MONTREAL – When Josh Anderson was about to turn 16 years old, Gary and Michelle Anderson told their son he could go anywhere in the world for his birthday.
Despite growing up a Toronto Maple Leafs fan in Burlington, Ont., the boy chose this city, this rink, at this, the most important time of the hockey calendar.
“I picked to go to a Montreal playoff game,” Anderson recalled back in October, upon being traded to and signed by the Canadiens through the rest of his prime.
“My dad ended up taking me down for the night, and I believe the Montreal Canadiens were playing the Pittsburgh Penguins in the playoffs. To experience that as a 16-year-old and to see what it was like in the playoffs in the Bell Centre was pretty amazing.”
In the business, we call this foreshadowing.
Flash forward 11 years, $38.5 million, and twice that many chirps: Here is Anderson, in the playoffs, in the Bell Centre, creating the amazing.
The mighty, rink-tilting Tampa Bay Lightning had not trailed all Stanley Cup final — a dominant run of 255:39 without giving up a lead — until Anderson found the twine off a beautiful feed from new centreman Nick Suzuki in the first period of Game 4.
So what if Anderson’s strike, at the 15:39 mark of the first period, was just Montreal’s second shot of the game? Or that Tampa had already pounded 11 pucks at Carey Price?
The goal verified coach Dominique Ducharme’s line juggling act, breathed life into the nervous barn, and gave the holy trinity of Guy Lafleur, Patrick Roy and Yves Cournoyer — watching from the good suites — a reason for hope.
Tampa’s power-play is so lethal, it couldn’t possibly be shut down for four minutes, three of them on a clean overtime sheet.
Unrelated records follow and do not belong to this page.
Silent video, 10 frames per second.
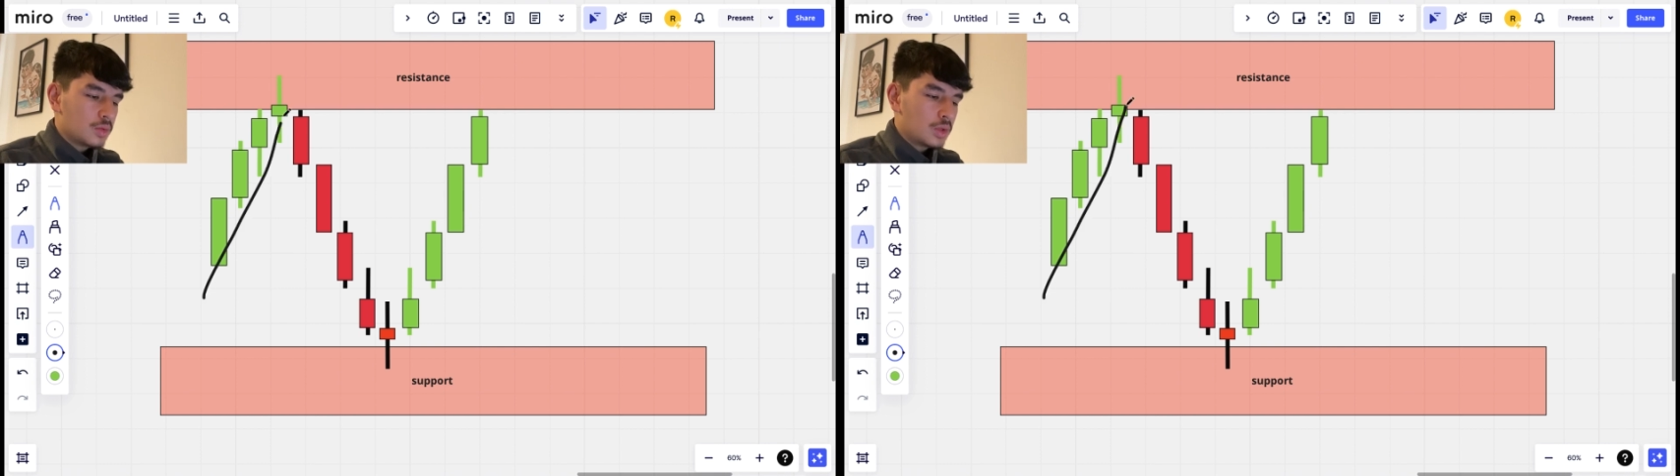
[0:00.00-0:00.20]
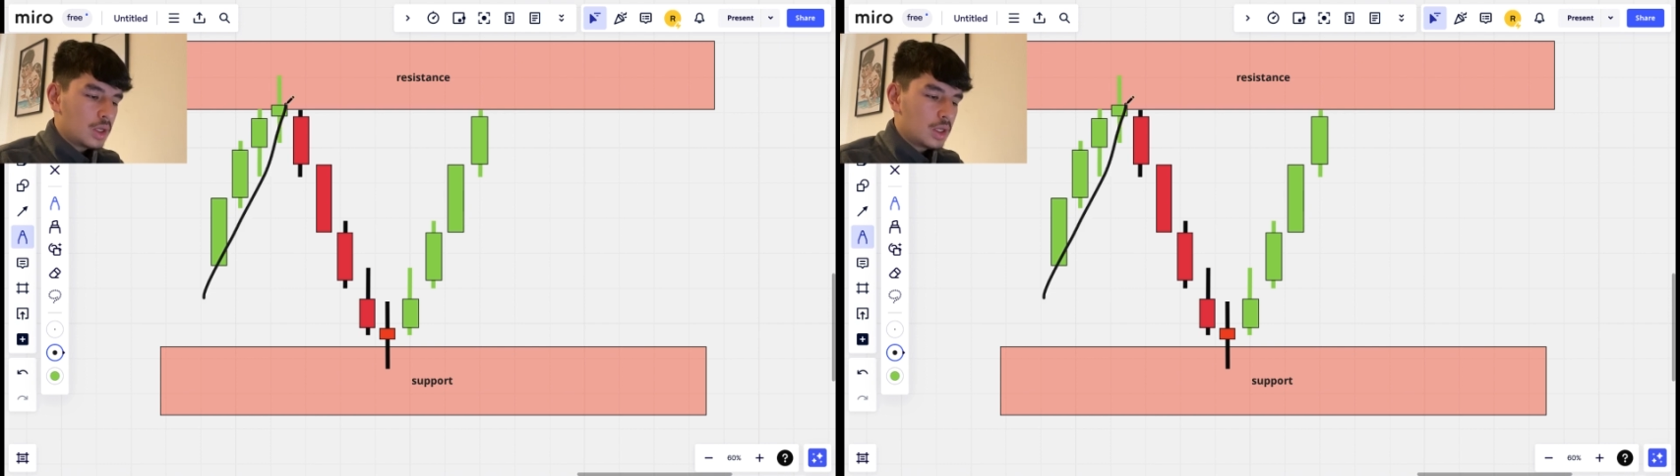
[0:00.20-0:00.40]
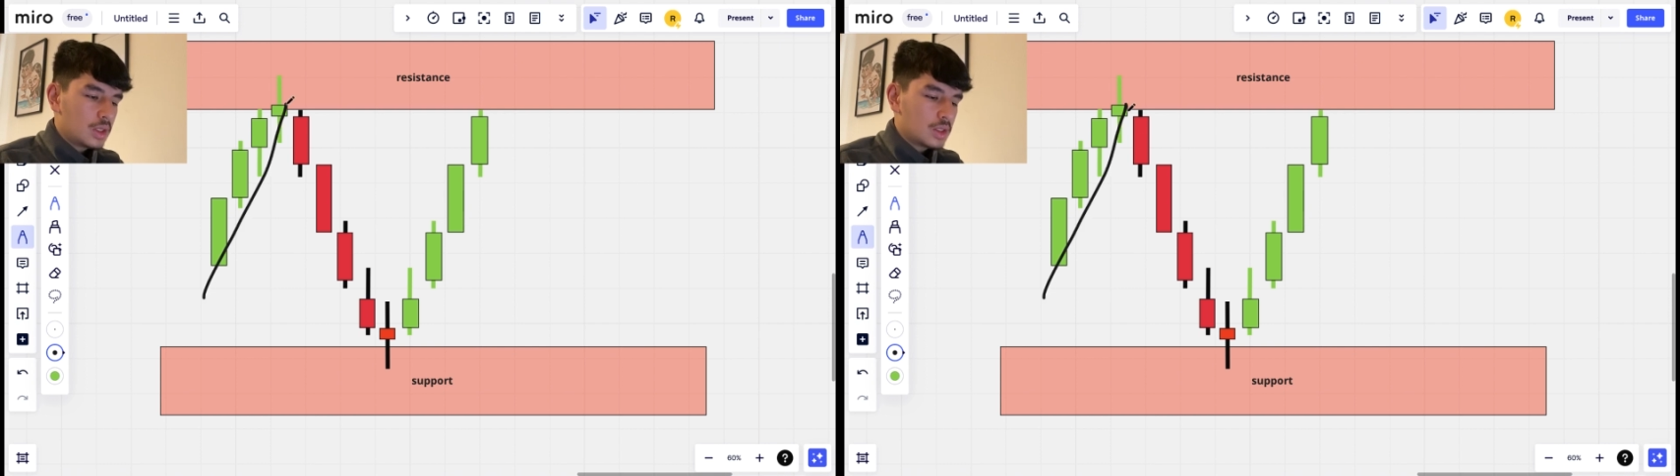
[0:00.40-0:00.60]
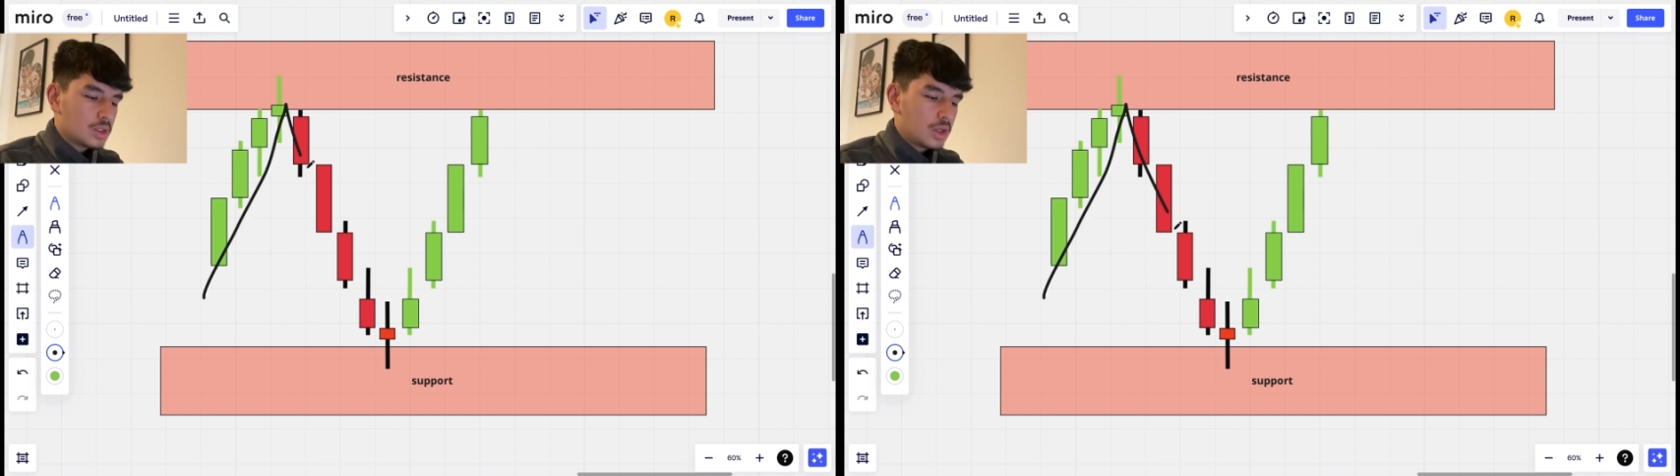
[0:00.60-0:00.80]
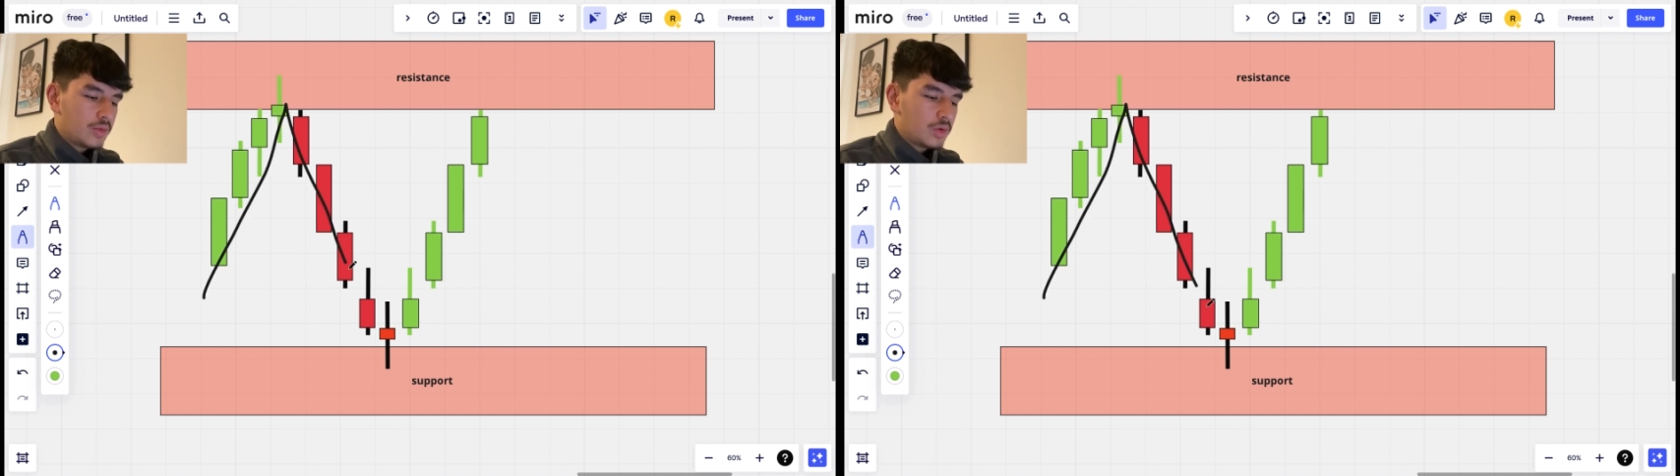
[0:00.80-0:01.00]
hit this
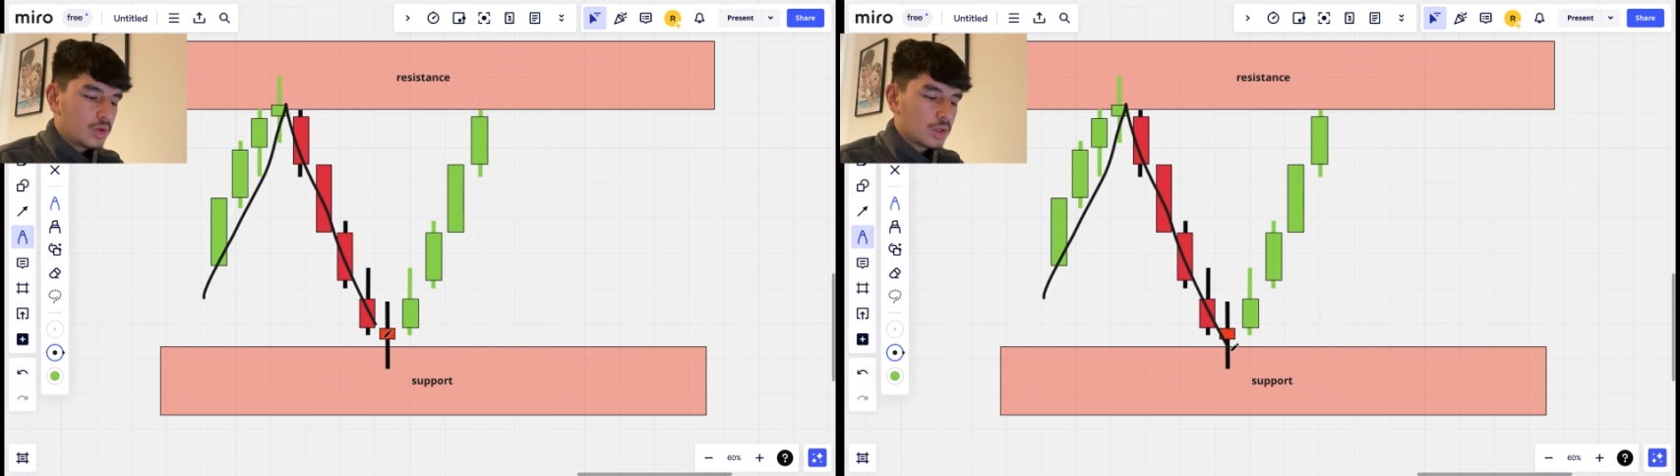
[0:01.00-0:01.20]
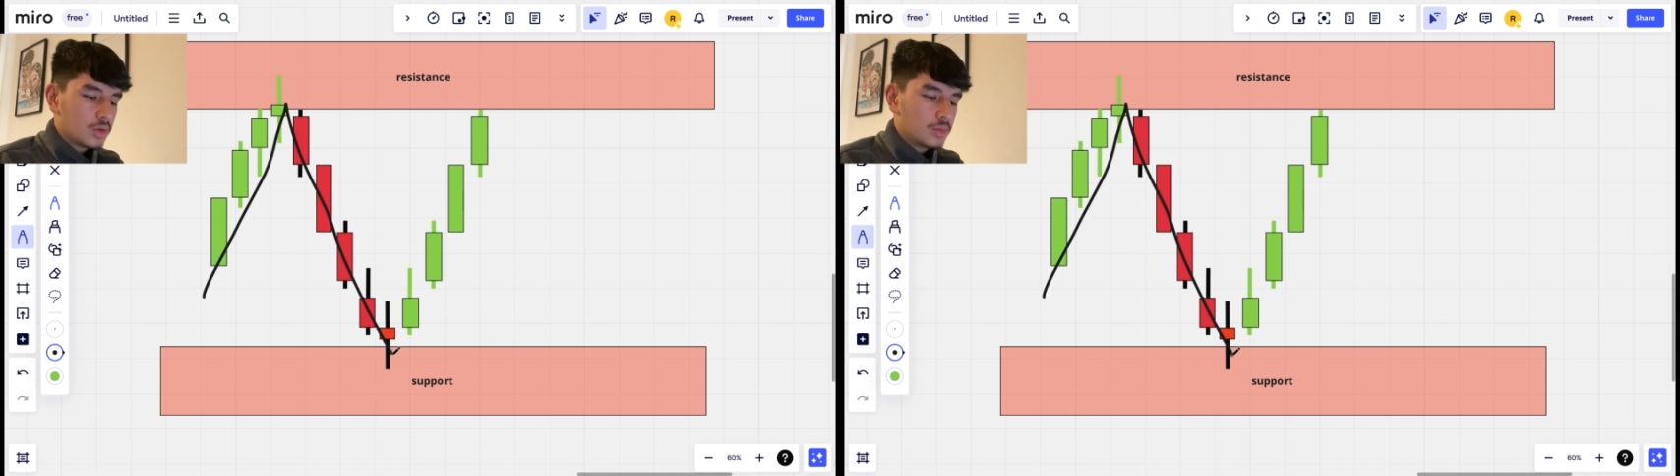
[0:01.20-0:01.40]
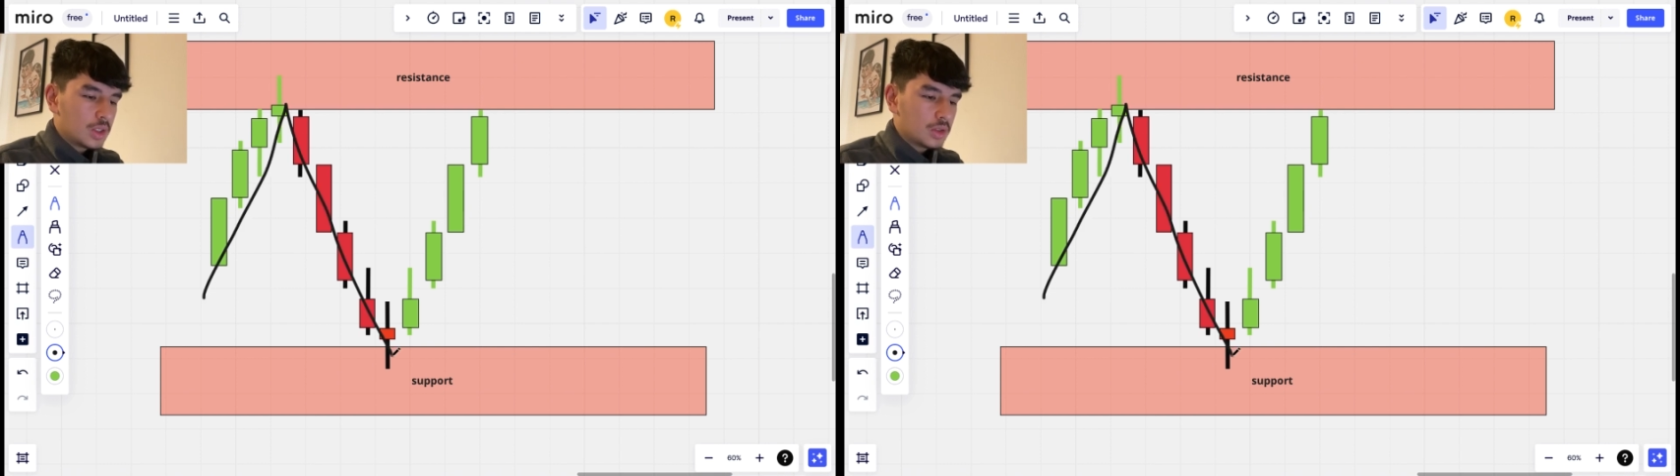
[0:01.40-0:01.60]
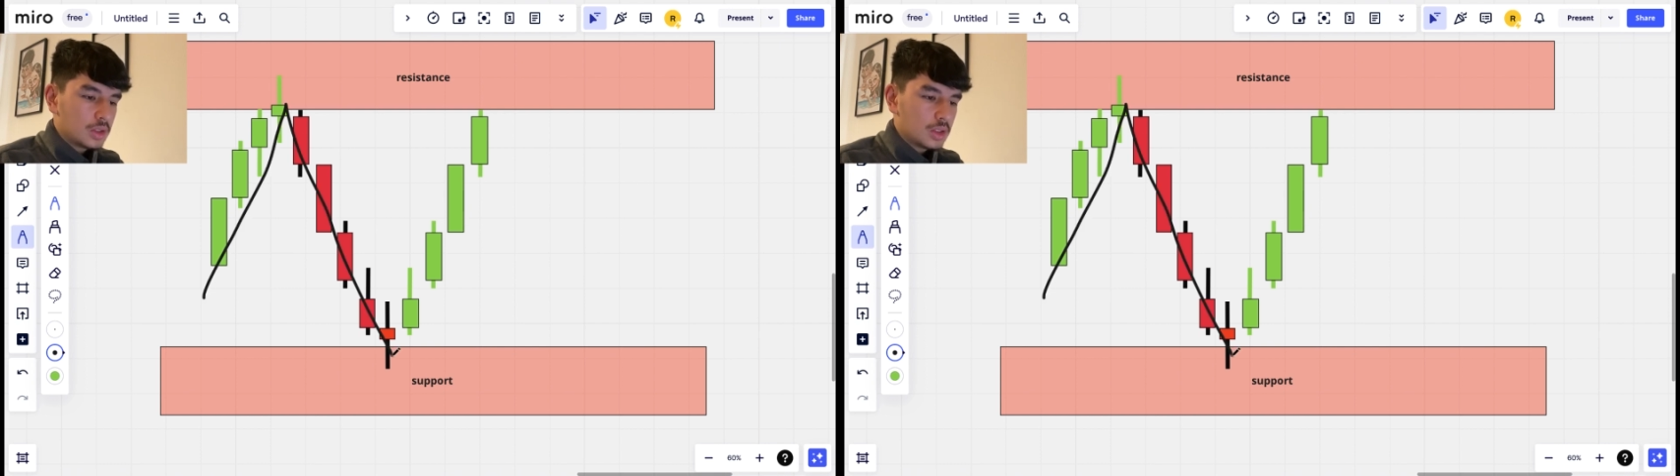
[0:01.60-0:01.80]
level and come down to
Could it?
Yet a dialed-in Price and a committed penalty-killing unit were up to the task, flipping a negative (five Tampa power-plays!) into a positive and cueing the heroics.
Shortly after Montreal survived Weber’s double-minor, Anderson stick-lifted Ryan McDonagh to win a loose puck, gathered a head of steam down the left flank, and held off defender Jan Rutta enough to one-hand the puck into the slot for a Cole Caufield chance.
Anderson then had the presence of mind to brake at the goal line and gather himself in time to lunge back and whack Caufield’s rebound home for his second OT winner of this post-season.
There’s your dagger.
There’s your trip to Tampa, pleasing mayors of two cities with one shot.
"A big moment. I wasn't really sure if it did go in there at the very beginning. I just looked at the ref’s hands and saw a bunch of people coming to me, but I was very fortunate,” Anderson said.
"We didn't want to end it tonight in front of our fans.”
Entering Game 4, Anderson was talking that talk — “We're not finished yet,” he vowed over the weekend — but, boy, did he walk it on Monday.
So confident was Anderson that the Canadiens would extend the series that he and his teammates packed his Florida luggage Monday afternoon for Tuesday’s flight.
This in the midst of a six-game goal drought and a viral video of Tampa’s Pat Maroon chirping Anderson into smithereens.
“We've seen him all year. He brings that speed. He's hard on the forecheck. And obviously, taking to him, talked about making sure we have that net-front presence,” said coach Dominique Ducharme, compelled to give Suzuki and Caufield a jolt by riding shotgun to a powerhorse.
“I just felt a little bit that those three guys together were a little bit more outside, really good off the rush and not spending as much O-zone time. And I think he can help on that side.”
When general manager Marc Bergevin traded away Max Domi for Anderson, it was because Anderson’s speedy, physical, driving game lent itself to the playoff grind.
"Players who play that style of game,” Bergevin said, “there are not a lot of those in the NHL.”
Moments like Monday’s, when you’re celebrating a Stanley Cup final OT winner on your back, there aren’t many of those either.
If someone told you that you could go anywhere in the world Monday night, it might be inside the skates of Josh Anderson, raised to the rafters. A goal light burning red.
“It’s a little bit of a blur right now,” Anderson said.
“Just happy to still be alive and heading to Tampa.”